What is needed: Beginning at the line containing "(0.00 s to 1.00 s)", give again every line through the end of the data, unchanged and with both ends included. Drop any pictures.
Start of Block
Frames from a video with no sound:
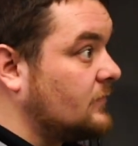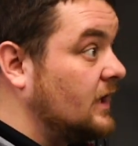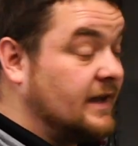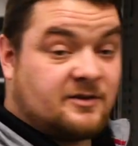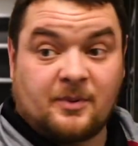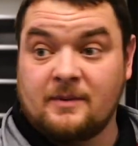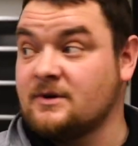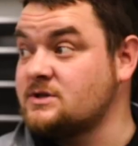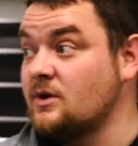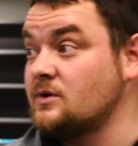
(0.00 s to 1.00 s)
That's pretty
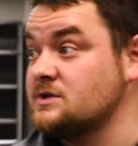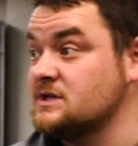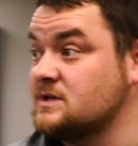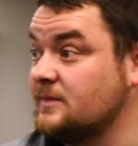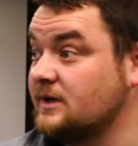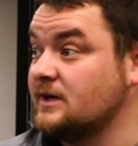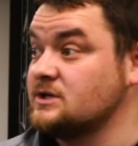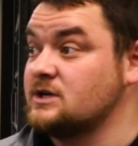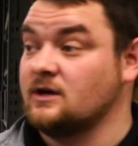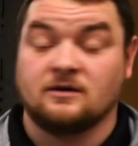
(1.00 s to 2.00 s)
much the whole system in a
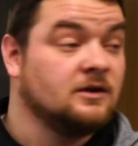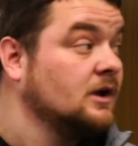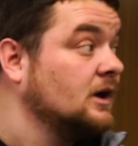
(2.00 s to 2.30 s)
nutshell.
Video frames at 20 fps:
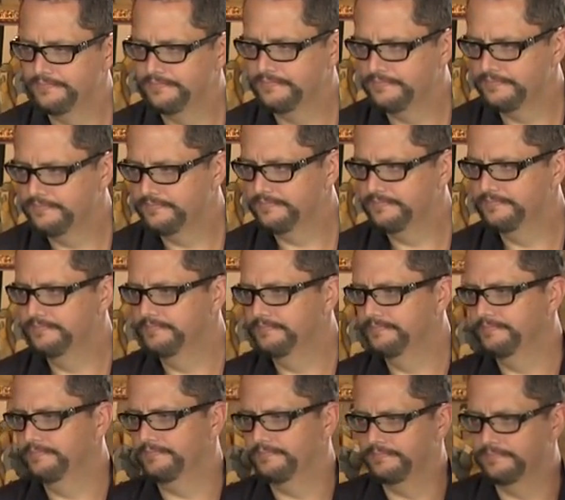
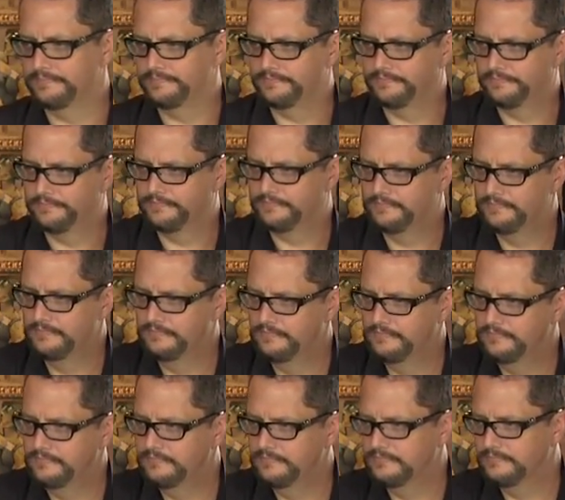
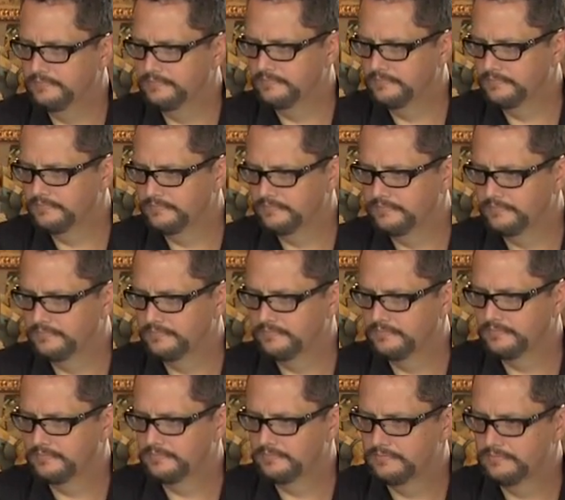The person shown says nothing.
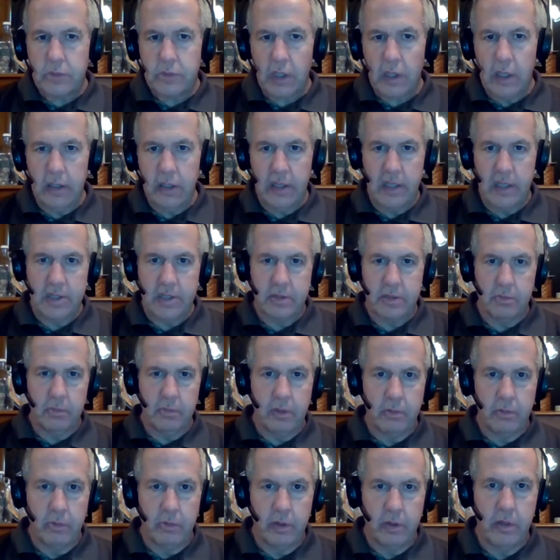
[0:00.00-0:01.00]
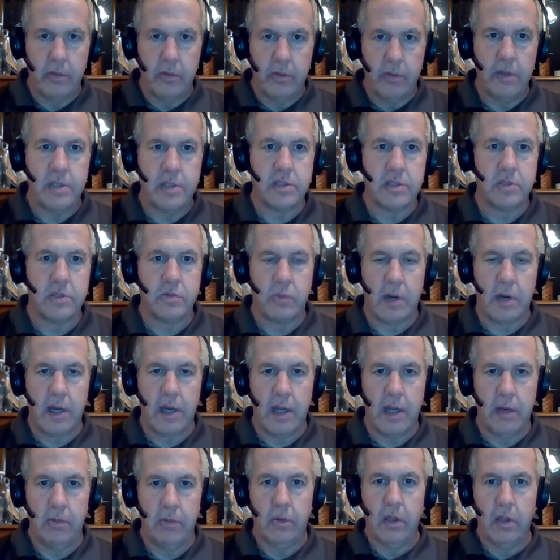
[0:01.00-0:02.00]
And that's one of the reasons
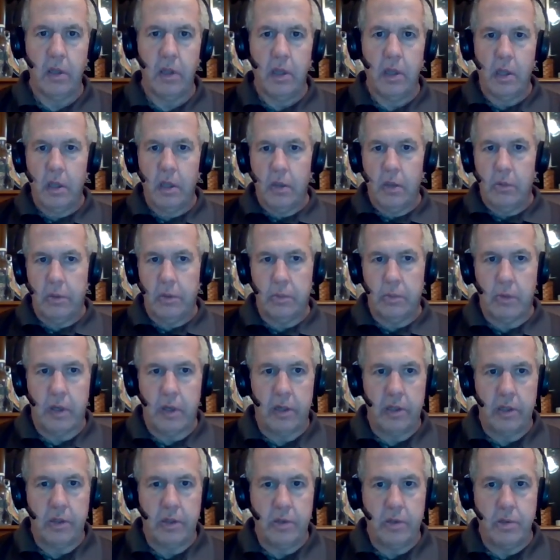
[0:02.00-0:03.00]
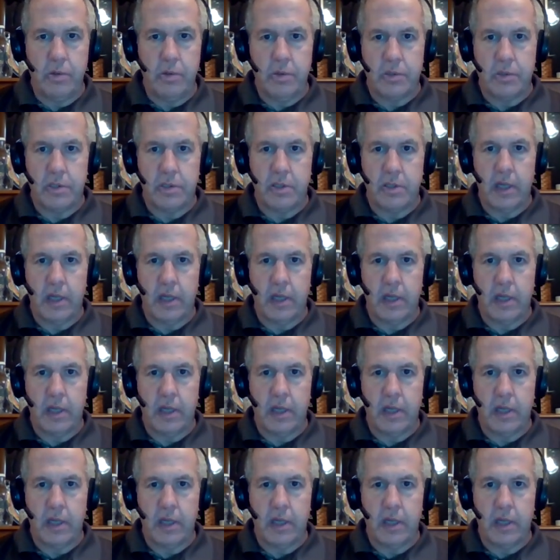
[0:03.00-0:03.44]
why we'd want to use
End of Block
Response below:
(0.00 s to 1.00 s)
That's pretty
(1.00 s to 2.00 s)
much the whole system in a
(2.00 s to 2.30 s)
nutshell.
Video frames at 20 fps:
The person shown says nothing.
[0:00.00-0:01.00]
[0:01.00-0:02.00]
And that's one of the reasons
[0:02.00-0:03.00]
[0:03.00-0:03.44]
why we'd want to use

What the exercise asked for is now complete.